Peripartum depression (PD) is a common mood disorder associated with negative outcomes for mother and child. PD is an understudied disorder in psychiatric genetics, and progress characterizing its genetic architecture has been limited by a lack of disorder-specific research, heterogeneous and evolving phenotypic definitions, inadequate representation of global populations, low-powered studies, and insufficient data amenable to large meta-analyses. The increasing availability of large-scale, population-level efforts, like biobanks, have the potential to accelerate scientific discovery and translational research by leveraging clinical, molecular, and self-report data from hundreds of thousands of individuals.

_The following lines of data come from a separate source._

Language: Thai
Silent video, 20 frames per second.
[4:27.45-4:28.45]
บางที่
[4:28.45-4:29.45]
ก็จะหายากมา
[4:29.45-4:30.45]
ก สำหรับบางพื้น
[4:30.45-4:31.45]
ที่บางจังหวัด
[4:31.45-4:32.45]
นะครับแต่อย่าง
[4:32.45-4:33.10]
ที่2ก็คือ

Although these efforts will not fully equip researchers to confront every challenge posed by systemic issues in data collection, such as the reliance on minimal phenotyping strategies, the field is in a position to learn from other successful psychiatric genetic investigations. This review summarizes the current state of PD genetics research and highlights research challenges, including the impact of phenotype depth, measurement, and definition on the replicability and interpretability of genomic research. Recommendations for advancing health equity and improving the collection, analysis, discussion, and reporting of measures for PD research are provided.

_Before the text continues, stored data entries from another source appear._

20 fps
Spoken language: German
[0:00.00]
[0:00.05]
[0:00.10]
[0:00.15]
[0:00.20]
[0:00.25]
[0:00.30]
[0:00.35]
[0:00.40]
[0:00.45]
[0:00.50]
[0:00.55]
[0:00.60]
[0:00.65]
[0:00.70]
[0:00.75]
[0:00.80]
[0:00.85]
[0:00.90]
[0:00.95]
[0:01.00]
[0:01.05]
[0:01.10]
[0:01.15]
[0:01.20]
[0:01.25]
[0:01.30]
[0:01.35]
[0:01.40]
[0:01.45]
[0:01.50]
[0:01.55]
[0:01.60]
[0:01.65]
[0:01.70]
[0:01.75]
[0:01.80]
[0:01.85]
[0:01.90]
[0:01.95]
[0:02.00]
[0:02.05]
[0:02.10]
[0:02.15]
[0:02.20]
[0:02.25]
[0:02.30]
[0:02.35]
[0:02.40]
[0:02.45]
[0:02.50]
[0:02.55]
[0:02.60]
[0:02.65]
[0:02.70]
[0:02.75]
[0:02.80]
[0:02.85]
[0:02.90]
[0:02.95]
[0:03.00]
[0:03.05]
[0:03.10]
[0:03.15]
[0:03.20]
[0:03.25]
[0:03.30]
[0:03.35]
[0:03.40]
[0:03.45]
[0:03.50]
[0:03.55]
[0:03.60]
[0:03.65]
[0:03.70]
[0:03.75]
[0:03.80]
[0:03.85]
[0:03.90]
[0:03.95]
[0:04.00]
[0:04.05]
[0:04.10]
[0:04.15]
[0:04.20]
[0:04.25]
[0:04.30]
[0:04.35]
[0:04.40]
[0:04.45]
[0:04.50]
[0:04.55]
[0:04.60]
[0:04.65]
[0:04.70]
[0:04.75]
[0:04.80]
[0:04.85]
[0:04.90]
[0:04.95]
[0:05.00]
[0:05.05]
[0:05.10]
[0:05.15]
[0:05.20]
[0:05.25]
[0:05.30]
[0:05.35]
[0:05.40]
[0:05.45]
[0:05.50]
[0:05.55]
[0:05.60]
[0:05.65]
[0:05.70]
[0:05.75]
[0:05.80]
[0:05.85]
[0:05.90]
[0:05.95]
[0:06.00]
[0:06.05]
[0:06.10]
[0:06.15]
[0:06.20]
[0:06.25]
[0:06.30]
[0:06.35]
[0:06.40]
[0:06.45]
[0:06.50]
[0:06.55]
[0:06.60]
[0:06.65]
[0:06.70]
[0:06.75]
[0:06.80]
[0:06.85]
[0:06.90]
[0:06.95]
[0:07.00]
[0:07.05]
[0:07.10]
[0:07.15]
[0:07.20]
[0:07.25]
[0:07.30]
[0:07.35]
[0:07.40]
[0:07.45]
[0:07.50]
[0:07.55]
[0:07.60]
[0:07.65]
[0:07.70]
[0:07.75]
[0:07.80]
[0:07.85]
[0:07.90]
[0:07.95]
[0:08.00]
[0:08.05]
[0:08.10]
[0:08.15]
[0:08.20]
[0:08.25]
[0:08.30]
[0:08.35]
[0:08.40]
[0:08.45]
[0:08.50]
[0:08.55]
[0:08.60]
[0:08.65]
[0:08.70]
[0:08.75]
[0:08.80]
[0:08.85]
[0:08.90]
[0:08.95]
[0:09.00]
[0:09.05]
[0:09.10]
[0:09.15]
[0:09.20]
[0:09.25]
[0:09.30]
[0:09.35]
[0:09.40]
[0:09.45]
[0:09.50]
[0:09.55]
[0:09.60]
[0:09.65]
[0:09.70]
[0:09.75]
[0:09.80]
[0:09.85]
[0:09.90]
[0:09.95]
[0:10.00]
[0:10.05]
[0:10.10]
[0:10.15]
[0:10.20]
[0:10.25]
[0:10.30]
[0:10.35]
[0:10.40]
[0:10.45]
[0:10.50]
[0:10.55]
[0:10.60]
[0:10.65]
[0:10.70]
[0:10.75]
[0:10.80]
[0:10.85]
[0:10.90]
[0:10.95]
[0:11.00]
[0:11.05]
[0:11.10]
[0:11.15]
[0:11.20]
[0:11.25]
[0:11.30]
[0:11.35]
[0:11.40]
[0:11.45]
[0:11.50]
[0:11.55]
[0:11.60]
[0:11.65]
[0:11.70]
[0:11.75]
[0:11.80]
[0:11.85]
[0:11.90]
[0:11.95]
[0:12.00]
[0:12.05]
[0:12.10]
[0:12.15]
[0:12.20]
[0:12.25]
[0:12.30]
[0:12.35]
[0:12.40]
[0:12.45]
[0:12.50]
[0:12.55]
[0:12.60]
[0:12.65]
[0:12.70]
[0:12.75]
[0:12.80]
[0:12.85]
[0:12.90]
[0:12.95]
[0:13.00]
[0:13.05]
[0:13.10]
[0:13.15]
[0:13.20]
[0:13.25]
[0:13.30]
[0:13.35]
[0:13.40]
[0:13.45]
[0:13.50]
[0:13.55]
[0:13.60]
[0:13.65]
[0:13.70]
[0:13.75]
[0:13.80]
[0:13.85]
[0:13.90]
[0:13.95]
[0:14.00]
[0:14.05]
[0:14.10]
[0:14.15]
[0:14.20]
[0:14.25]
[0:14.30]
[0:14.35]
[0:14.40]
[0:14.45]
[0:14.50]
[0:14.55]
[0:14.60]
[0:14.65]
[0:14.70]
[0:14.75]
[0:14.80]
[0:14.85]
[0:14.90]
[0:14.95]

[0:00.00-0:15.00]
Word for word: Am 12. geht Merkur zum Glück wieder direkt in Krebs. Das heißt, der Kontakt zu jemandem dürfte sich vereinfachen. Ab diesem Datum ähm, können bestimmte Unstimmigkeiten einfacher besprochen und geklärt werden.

Keywords: depression; genetics; genome-wide association studies; major depressive disorder; peripartum depression; polygenic risk scores; postpartum depression; women’s mental health.

FIGURE 1

Impact of Phenotypic Definition on Peripartum Depression Case Status. This figure illustrates how the same medical history would be classified in a case-control study of peripartum depression (PD) based on the evolving criteria for diagnosis that have appeared in the Diagnostic and Statistical Manual (DSM). For each subpanel, green ovals indicate pregnancies, and squares indicate depressive episodes. Black squares indicate depressive episodes that meet diagnostic criteria for PD, and yellow squares indicate depressive episodes that do not meet PD diagnostic criteria. The diagnostic window for each definition is denoted by vertical grey boxes in the center section. For DSM-IV, the narrow vertical grey box represents the 4 week window following pregnancy when the postpartum specifier would be applied to MD episodes onsetting during that time period. The diagnostic window is much larger for DSM-5 and includes all of pregnancy. Note that before 1994, researchers would have had to apply their own definition because no specifier or diagnosis was included in the DSM before DSM-IV. MD, major depression; MDE, major depressive episode; PD, peripartum depression; DSM, Diagnostic and Statistical Manual.